Court Opinion

ID: 9491238
Source: CourtListenerOpinion
Date Created: 2023-08-05 14:07:48.203101+00
Date Added: 2024-06-11T17:54:36.213028
License: Public Domain

PRÉGERSON, Circuit Judge,
dissenting:
I dissent because I believe that Kentmas-ter’s complaint states monopoly and attempted monopoly claims against Jarvis under Section 2 of the Sherman Act. See 15 U.S.C. § 2. The majority disagrees because it believes that Jarvis did not engage in predatory pricing. The majority bases this belief on two dependent premises: that slaughterhouse equipment and spare parts constitute a single product and that Jarvis recouped losses associated with the slaughterhouse equipment when it sold spare parts. I don’t agree with the first premise, and I fail to see how the second premise absolves Jarvis from liability.
The majority finds that slaughterhouse equipment and spare parts are one product because “only an idiot would think of the cost of [the equipment] without taking into account the cost of [the spare parts].” Under this rationale, there could never be separate markets for products that are functionally related to each other. But the Supreme Court has rejected this assumption, suggesting that there could be separate markets for such functionally-related products as “cameras and film, computers and software, or automobiles and tires.” Eastman Kodak Co. v. Image Technical Servs., Inc., 504 U.S. 451, 463, 112 S.Ct. 2072, 119 L.Ed.2d 265 (1992). Likewise, I believe that there could be separate markets for slaughterhouse equipment and spare parts.
Nevertheless, even if the slaughterhouse equipment and spare parts were part of the same market, I would not absolve Jarvis of liability just because it recouped its losses. Every monopoly, if it is successful, will eventually recoup its losses. The point at which to ascertain predatory pricing is the initial sale.

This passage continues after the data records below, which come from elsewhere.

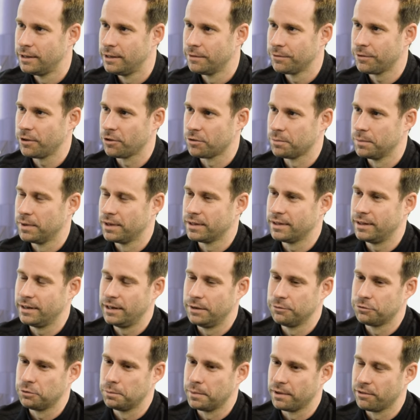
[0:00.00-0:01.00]
dass man den
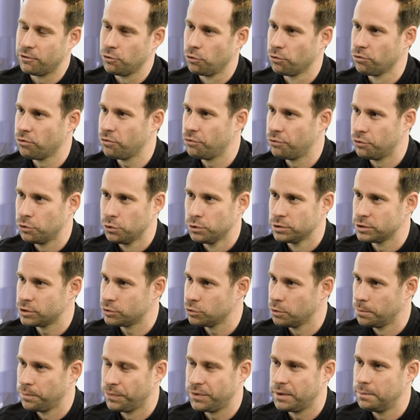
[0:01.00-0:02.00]
Informationsfluss
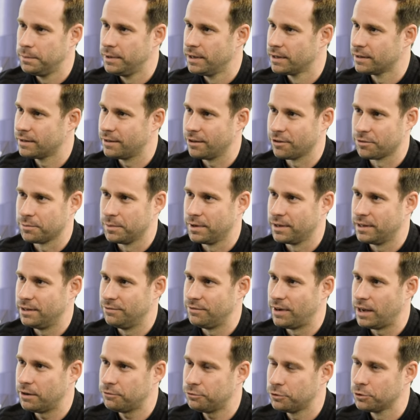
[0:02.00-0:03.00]
optimiert, dass man den
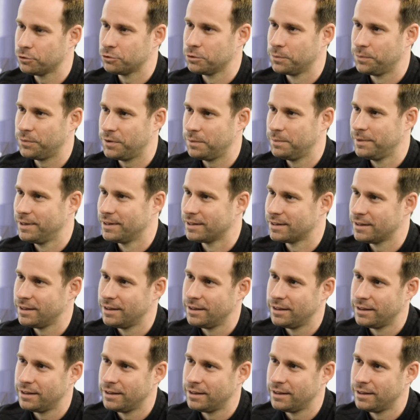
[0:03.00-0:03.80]
Warenfluss optimiert,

Here, the initial “sale” took place when Jarvis delivered its equipment to Kentmas-ter’s customers either for free or at below-cost prices. At that point, Jarvis’s prices were predatory. Unlike the majority, I do not believe that the complaint’s allegations about recoupment change this fact. On the contrary, the fact that Jarvis was able to recoup its losses through the sale of spare parts shows that Jarvis was succeeding in its attempt to create a monopoly. Accordingly, I would reverse the district court’s judgment on the pleadings under Rule 12(b)(6) of the Federal Rules of Civil Procedure and give Kentmaster a chance to prove its antitrust claims.